Fatigue crack initiation and energy-based life analysis for Q345qD bridge steel at low temperatures

Abstract

The lack of in-depth understanding on the low-temperature fatigue cracking performance has limited the extensive application of the Q345qD bridge steel in cold and severely cold regions. This study investigates the resistance to the fatigue crack initiation of the Q345qD steel through a series of strain-controlled fatigue tests of smooth coupons at room and low temperatures. Experimental results present the cyclic stress-strain relationship, non-Masing properties and Coffin-Manson-type fatigue crack initiation resistance. Thereafter, this study analyzes the effect of low temperatures on the stain-controlled fatigue life of the studied Q345qD steel using the different energy approaches. Results indicate that the low temperatures within -60 °C increase the resistance to the fatigue crack initiation and the cyclic strain-hardening coefficients. A comparison with other structural steels demonstrates the excellent fatigue performance of the Q345qD steel at room and low temperatures.
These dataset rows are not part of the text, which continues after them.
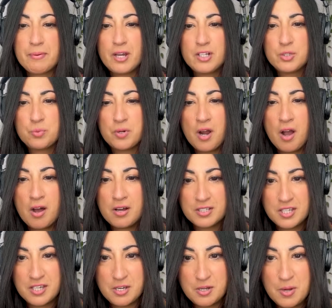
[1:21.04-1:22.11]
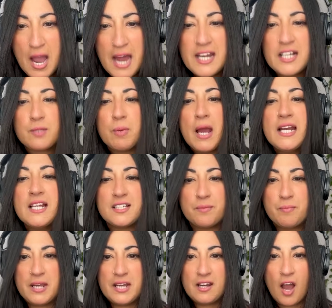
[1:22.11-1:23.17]
I just want to ask you, and explain it
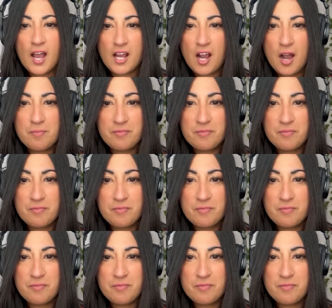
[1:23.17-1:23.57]
to me like I'mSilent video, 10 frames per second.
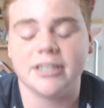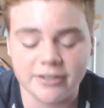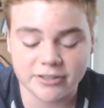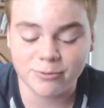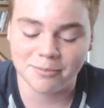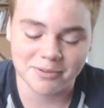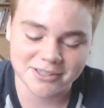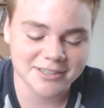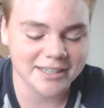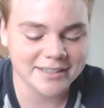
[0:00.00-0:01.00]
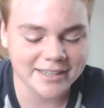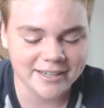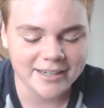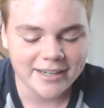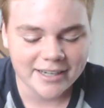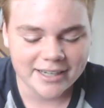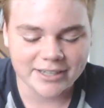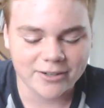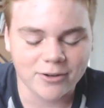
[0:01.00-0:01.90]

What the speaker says: At least one person said that, you know.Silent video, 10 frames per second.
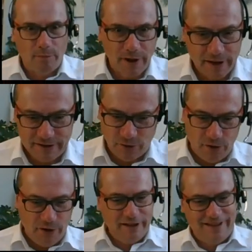biggest
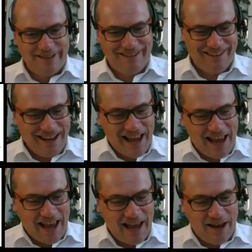earnings.
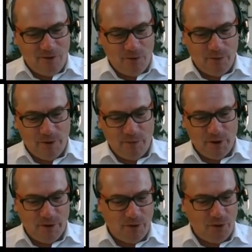
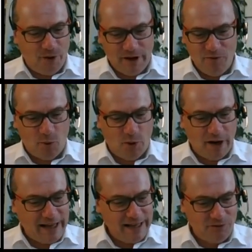We all live more or
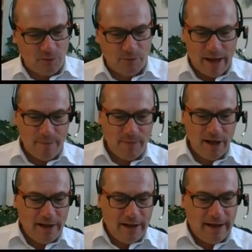less from them.
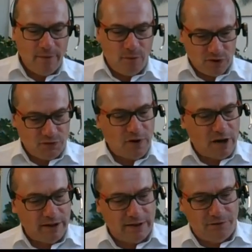It was
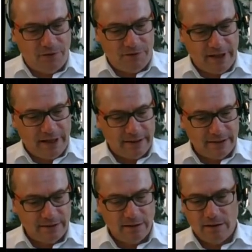founded 50
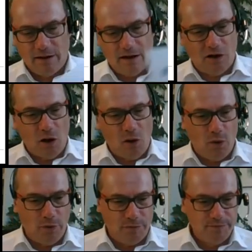years
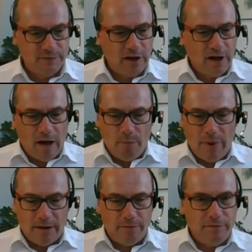ago. Wow.
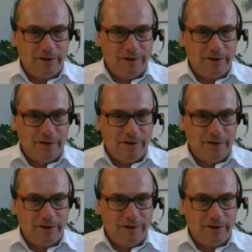But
Since the corresponding stress amplitudes of the Q345qD steel under each cyclic strain range exhibit some strain-range-dependent cyclic softening/hardening behavior, the plastic strain energy density and the concept of fatigue toughness are more suitable and effective to predict the fatigue life of the Q345qD steel at room and low temperatures. Finally, a simple and accurate method for calculating the plastic strain energy density has been proposed.